[Start of Attachment]

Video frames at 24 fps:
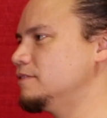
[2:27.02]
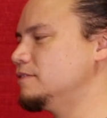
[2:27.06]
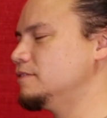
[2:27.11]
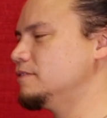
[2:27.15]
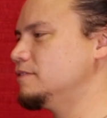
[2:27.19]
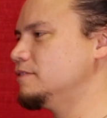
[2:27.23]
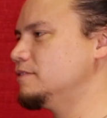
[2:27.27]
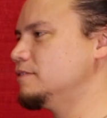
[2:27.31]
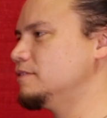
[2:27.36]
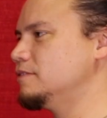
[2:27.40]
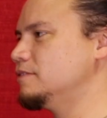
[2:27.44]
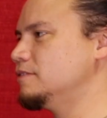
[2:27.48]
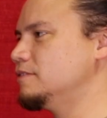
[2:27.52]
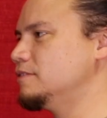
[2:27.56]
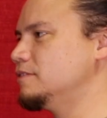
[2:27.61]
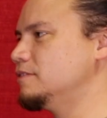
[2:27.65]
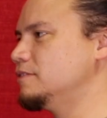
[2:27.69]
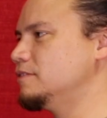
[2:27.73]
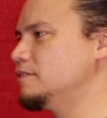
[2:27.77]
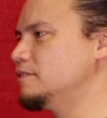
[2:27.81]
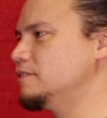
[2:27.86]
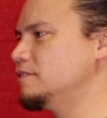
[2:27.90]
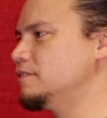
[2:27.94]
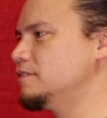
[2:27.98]

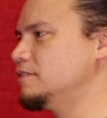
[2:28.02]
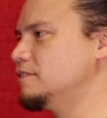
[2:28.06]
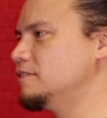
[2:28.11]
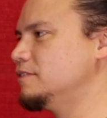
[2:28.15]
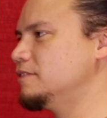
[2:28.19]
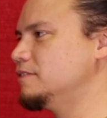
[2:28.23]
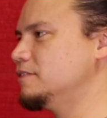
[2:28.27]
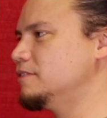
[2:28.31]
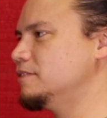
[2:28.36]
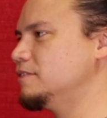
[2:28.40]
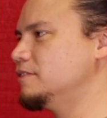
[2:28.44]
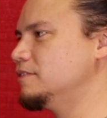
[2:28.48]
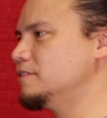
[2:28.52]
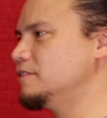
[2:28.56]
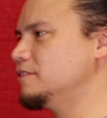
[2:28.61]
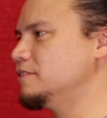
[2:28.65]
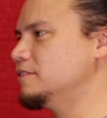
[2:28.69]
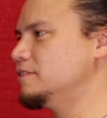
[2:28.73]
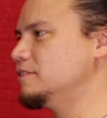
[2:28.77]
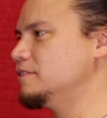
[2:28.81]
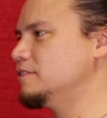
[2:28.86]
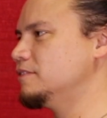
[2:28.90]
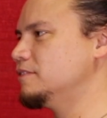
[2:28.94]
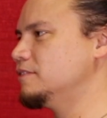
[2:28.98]

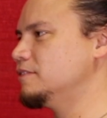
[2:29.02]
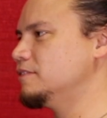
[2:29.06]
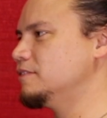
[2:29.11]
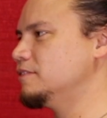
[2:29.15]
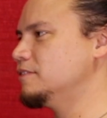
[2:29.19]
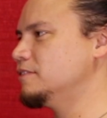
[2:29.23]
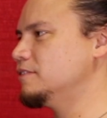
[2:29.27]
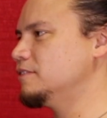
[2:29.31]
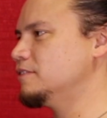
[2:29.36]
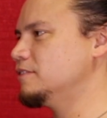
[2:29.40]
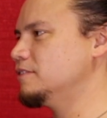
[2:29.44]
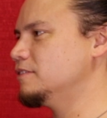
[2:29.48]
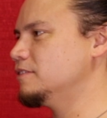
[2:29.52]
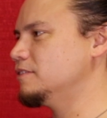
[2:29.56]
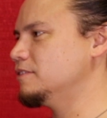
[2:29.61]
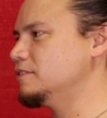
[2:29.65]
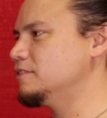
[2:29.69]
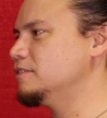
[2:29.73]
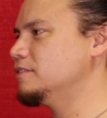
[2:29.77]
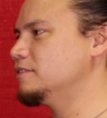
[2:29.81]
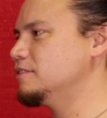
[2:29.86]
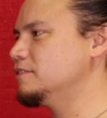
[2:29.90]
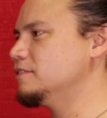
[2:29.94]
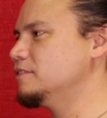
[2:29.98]

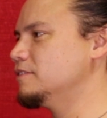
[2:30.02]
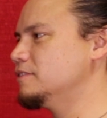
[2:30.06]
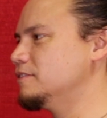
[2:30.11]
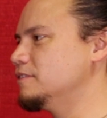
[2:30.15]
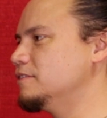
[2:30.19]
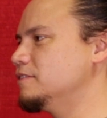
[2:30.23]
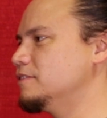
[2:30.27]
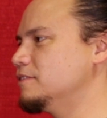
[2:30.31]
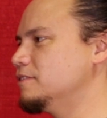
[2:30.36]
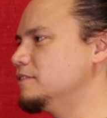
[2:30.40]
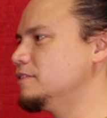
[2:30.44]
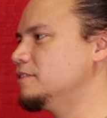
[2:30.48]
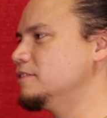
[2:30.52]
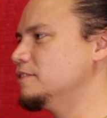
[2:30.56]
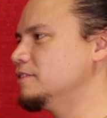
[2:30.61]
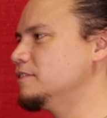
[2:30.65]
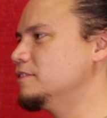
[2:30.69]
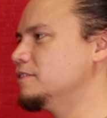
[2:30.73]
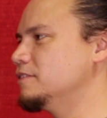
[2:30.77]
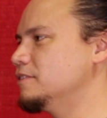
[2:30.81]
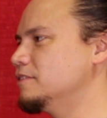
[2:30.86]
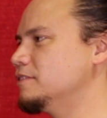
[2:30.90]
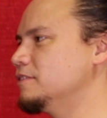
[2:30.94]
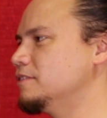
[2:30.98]

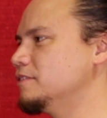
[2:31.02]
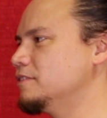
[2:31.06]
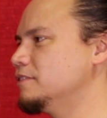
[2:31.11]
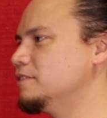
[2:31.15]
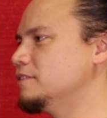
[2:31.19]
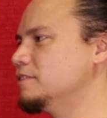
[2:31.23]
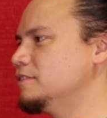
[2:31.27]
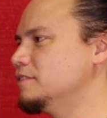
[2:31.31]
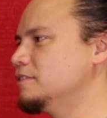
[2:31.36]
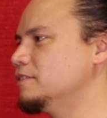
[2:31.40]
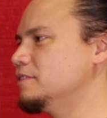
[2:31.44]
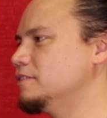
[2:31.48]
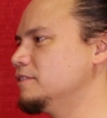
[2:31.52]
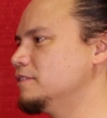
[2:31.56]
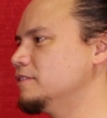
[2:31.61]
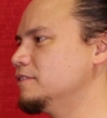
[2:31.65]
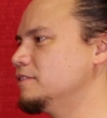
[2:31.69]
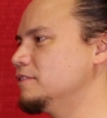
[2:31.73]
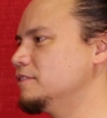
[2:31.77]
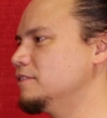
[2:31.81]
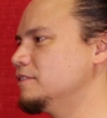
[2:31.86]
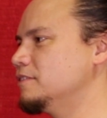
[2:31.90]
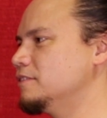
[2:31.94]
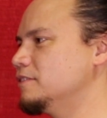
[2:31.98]

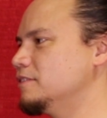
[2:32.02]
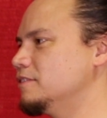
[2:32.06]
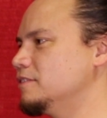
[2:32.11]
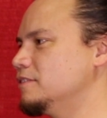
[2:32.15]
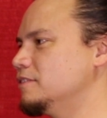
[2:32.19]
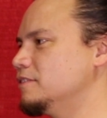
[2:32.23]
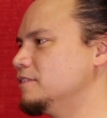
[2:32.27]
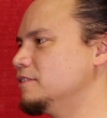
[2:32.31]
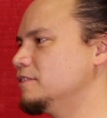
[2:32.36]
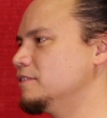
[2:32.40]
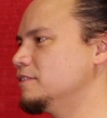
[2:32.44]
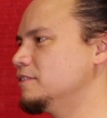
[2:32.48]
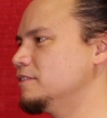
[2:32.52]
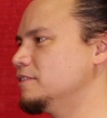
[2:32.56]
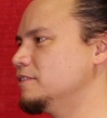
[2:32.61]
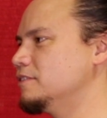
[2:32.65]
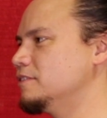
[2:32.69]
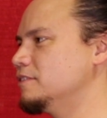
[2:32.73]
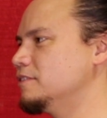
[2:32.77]
(not speaking)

[End of Attachment]

_PROBLEM:_
Copy out all the data above exactly, minus the images.

_TASK RESPONSE:_
Video frames at 24 fps:
[2:27.02]
[2:27.06]
[2:27.11]
[2:27.15]
[2:27.19]
[2:27.23]
[2:27.27]
[2:27.31]
[2:27.36]
[2:27.40]
[2:27.44]
[2:27.48]
[2:27.52]
[2:27.56]
[2:27.61]
[2:27.65]
[2:27.69]
[2:27.73]
[2:27.77]
[2:27.81]
[2:27.86]
[2:27.90]
[2:27.94]
[2:27.98]

[2:28.02]
[2:28.06]
[2:28.11]
[2:28.15]
[2:28.19]
[2:28.23]
[2:28.27]
[2:28.31]
[2:28.36]
[2:28.40]
[2:28.44]
[2:28.48]
[2:28.52]
[2:28.56]
[2:28.61]
[2:28.65]
[2:28.69]
[2:28.73]
[2:28.77]
[2:28.81]
[2:28.86]
[2:28.90]
[2:28.94]
[2:28.98]

[2:29.02]
[2:29.06]
[2:29.11]
[2:29.15]
[2:29.19]
[2:29.23]
[2:29.27]
[2:29.31]
[2:29.36]
[2:29.40]
[2:29.44]
[2:29.48]
[2:29.52]
[2:29.56]
[2:29.61]
[2:29.65]
[2:29.69]
[2:29.73]
[2:29.77]
[2:29.81]
[2:29.86]
[2:29.90]
[2:29.94]
[2:29.98]

[2:30.02]
[2:30.06]
[2:30.11]
[2:30.15]
[2:30.19]
[2:30.23]
[2:30.27]
[2:30.31]
[2:30.36]
[2:30.40]
[2:30.44]
[2:30.48]
[2:30.52]
[2:30.56]
[2:30.61]
[2:30.65]
[2:30.69]
[2:30.73]
[2:30.77]
[2:30.81]
[2:30.86]
[2:30.90]
[2:30.94]
[2:30.98]

[2:31.02]
[2:31.06]
[2:31.11]
[2:31.15]
[2:31.19]
[2:31.23]
[2:31.27]
[2:31.31]
[2:31.36]
[2:31.40]
[2:31.44]
[2:31.48]
[2:31.52]
[2:31.56]
[2:31.61]
[2:31.65]
[2:31.69]
[2:31.73]
[2:31.77]
[2:31.81]
[2:31.86]
[2:31.90]
[2:31.94]
[2:31.98]

[2:32.02]
[2:32.06]
[2:32.11]
[2:32.15]
[2:32.19]
[2:32.23]
[2:32.27]
[2:32.31]
[2:32.36]
[2:32.40]
[2:32.44]
[2:32.48]
[2:32.52]
[2:32.56]
[2:32.61]
[2:32.65]
[2:32.69]
[2:32.73]
[2:32.77]
(not speaking)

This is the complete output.